Capital League
- Founded: 2013; 13 years ago
- Folded: 2021; 5 years ago
- Country: Australia
- State: Queensland
- Number of clubs: 12
- Level on pyramid: 6–8
- Domestic cup(s): National Australia Cup Regional Canale Cup
- Last champions: Logan Metro (2021)

= Capital League =

The Capital League was a soccer league based in Brisbane, Queensland which was founded in 2013 and ran as the third, fourth, fifth until 2021 when then league folded in place of the Football Queensland Premier League – Metro's fourth, fifth, and sixth divisions.

==History==

===Capital League 1===
The first edition of a second tier league in the Brisbane soccer competition to be widely reported was the newly formed Division 2 in 1921. Seven clubs contested the Division 2 championship in 1921: Blackstone Rovers, Queens Park, Kangaroo Rats, Western Suburbs, Toowong, Bulimba Rangers and Kedron United. Blackstone Rovers, an Ipswich-based club, won the Division 2 premiership after beating Queens Park 1–0 in a play-off after the clubs finished level on points at the end of the regular season.

A second division of the Brisbane soccer competition has been contested continuously since 1921 with the exception of the early 1930s when the Ipswich clubs broke away from the Brisbane competition to form their own league, and during World War 2. When the top clubs split away to form the Queensland Soccer Federation in 1962, enough clubs joined the new body to form a Division One under the new State League. The QSF absorbed the former Brisbane & Ipswich District Football Association clubs in 1964 and the top two divisions were renamed back to Division One and Two in 1965. Since the formation of the Brisbane Premier League in 1983, the Brisbane soccer competition structure has been altered several times. Second tier divisions in the Brisbane competition have been:
- Division 2 (1921 to 1961)
- QSF Division 1 (1962 to 1964)
- Division 2 (1965 to 1982)
- Division 1 (1983)
- Intermediate League (1984 to 1986)
- Division 2 (1987 to 1996)
- Semi-Pro Division (1997 to 2001) – in North and South sections from 1997 to 2000
- Division 1 (2002)
- Premier Division 1 (2003 to 2012)
- Capital League 1 (2013 to present).

===Capital League 2===
Prior to World War 2, the Brisbane soccer competition irregularly operating a third division when team numbers required it. After the war, the 1947 season was the first to require three divisions.
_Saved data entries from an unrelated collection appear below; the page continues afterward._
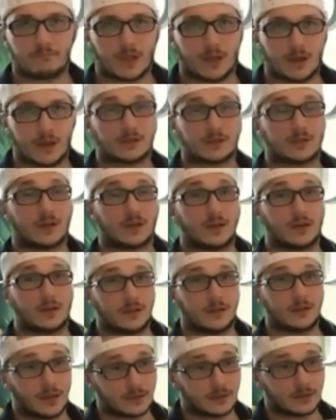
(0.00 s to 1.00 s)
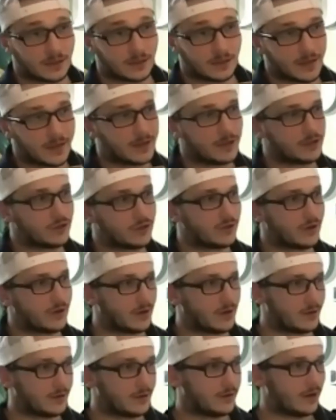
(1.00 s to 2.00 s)
as I as I aged,
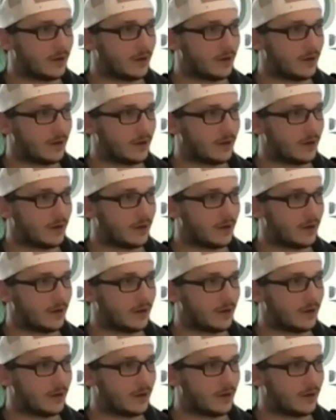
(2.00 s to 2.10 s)
I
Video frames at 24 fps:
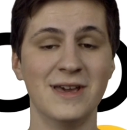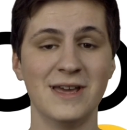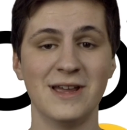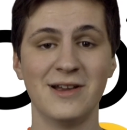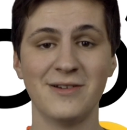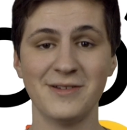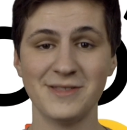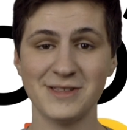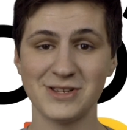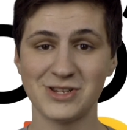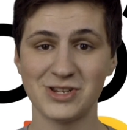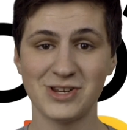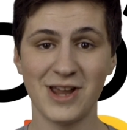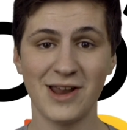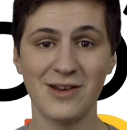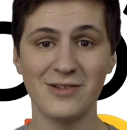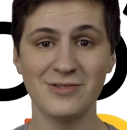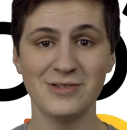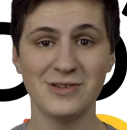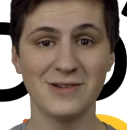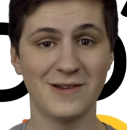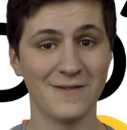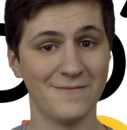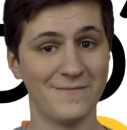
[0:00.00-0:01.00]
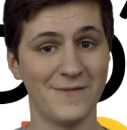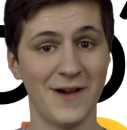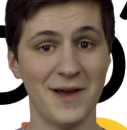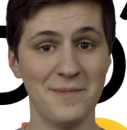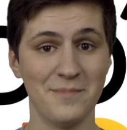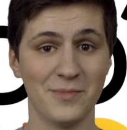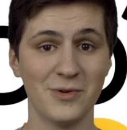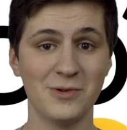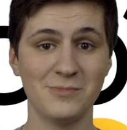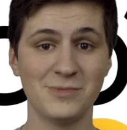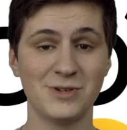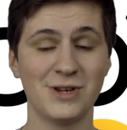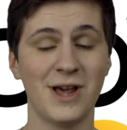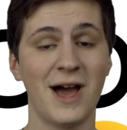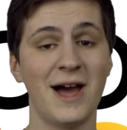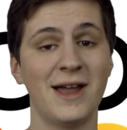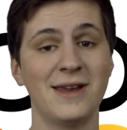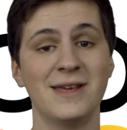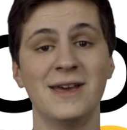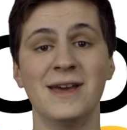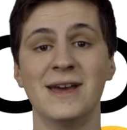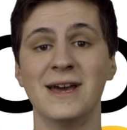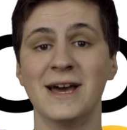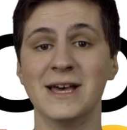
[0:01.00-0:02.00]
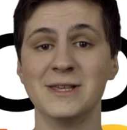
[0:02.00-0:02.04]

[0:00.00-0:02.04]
Here on this channel, you can find Boomshot,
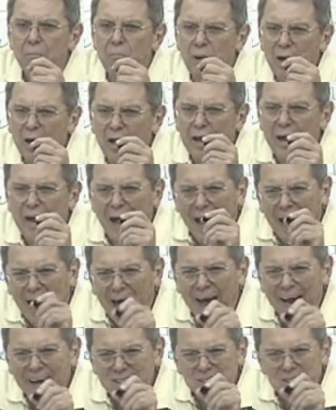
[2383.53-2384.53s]
Billy
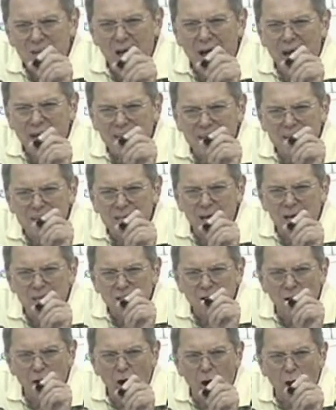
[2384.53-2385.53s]
acts like he
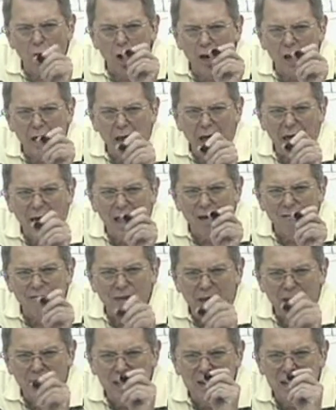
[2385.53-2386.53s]
doesn't hardly have
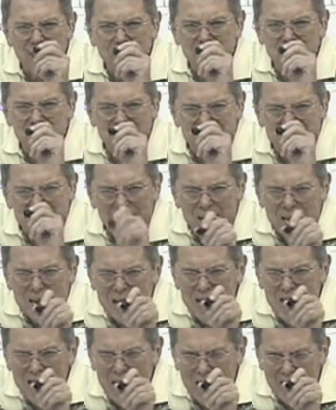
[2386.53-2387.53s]
any
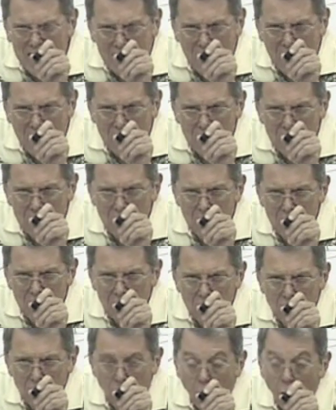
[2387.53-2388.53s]
sin.
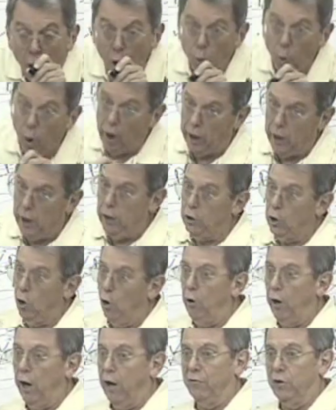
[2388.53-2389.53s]
Well, he
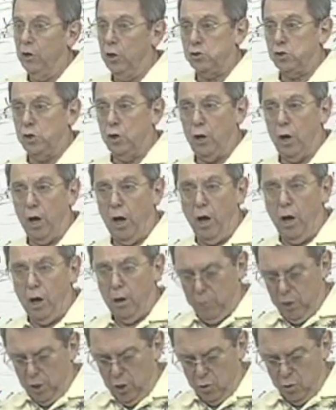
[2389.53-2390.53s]
don't have any sin.
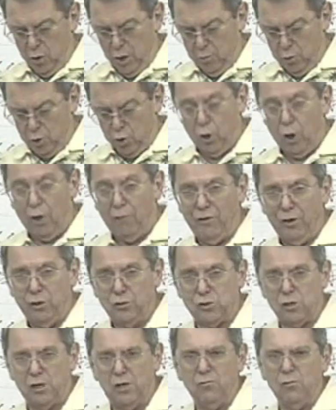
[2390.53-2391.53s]
Billy Graham couldn't have any
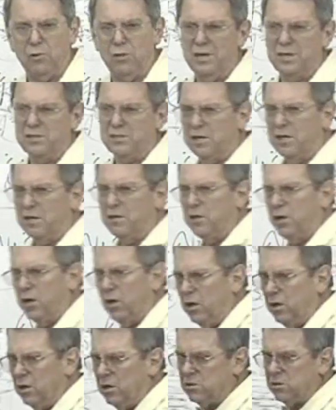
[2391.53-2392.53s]
sin. Well, yes, he
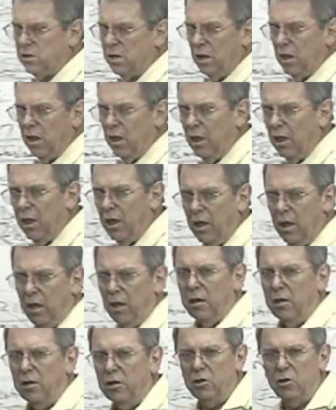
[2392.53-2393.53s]
does.
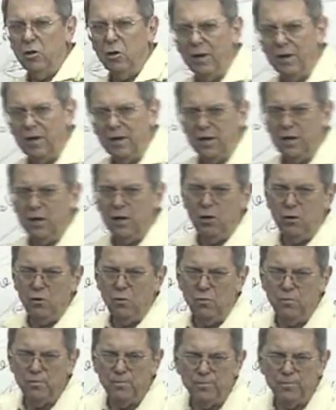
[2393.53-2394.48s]
You know how I know?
Six teams participated in the 1947 Division 3 competition: Kookaburra (the eventual champions), YMCA reserves, Junction Rangers, Judeans, Caledonians and Merton Rovers reserves.

The third tier of Brisbane soccer continued to be known as Division 3 from 1947 to 1982, with reserve teams from the two top divisions continuing to participate alongside first grade teams of other clubs until the early 1970s. When the Brisbane Premier League was formed in 1983, the Tier 3 league became Division 2. An intermediate league existed at Tier 2 between 1984 and 1986 and the third tier became Amateur Division 1. From 1987 to 1996, Tier 3 was again known as Division 3 before reverting to Amateur Division 1 again between 1997 and 2001, then Division 2 for the 2002 season. Despite all these changes in divisional name, the division's format remained consistently a 12 team competition from 1977 to 2001.

===Capital League 3===
The 1949 Brisbane soccer season was the first in which the number of entries required the formation of a fourth division. The seven teams competing in 1949 Division 4 were Shafston Rovers (undefeated Div 4 champions), Redbank, Wilston (all first grade teams), and reserves teams of Merton Rovers, Corinthians, Latrobe and Wynnum.

The fourth tier of Brisbane soccer continued to be known as Division 4 from 1949 to 1982, with reserve teams from higher division teams continuing to participate alongside first grade teams of other clubs until 1977. When the Brisbane Premier League was formed in 1983, the Tier 4 league became Division 3. An intermediate league existed at Tier 2 between 1984 and 1986 and the fourth tier became Amateur Division 2. From 1987 to 1996, Tier 4 was again known as Division 4 before reverting to Amateur Division 2 again between 1997 and 2001, then Division 3 for the 2002 season.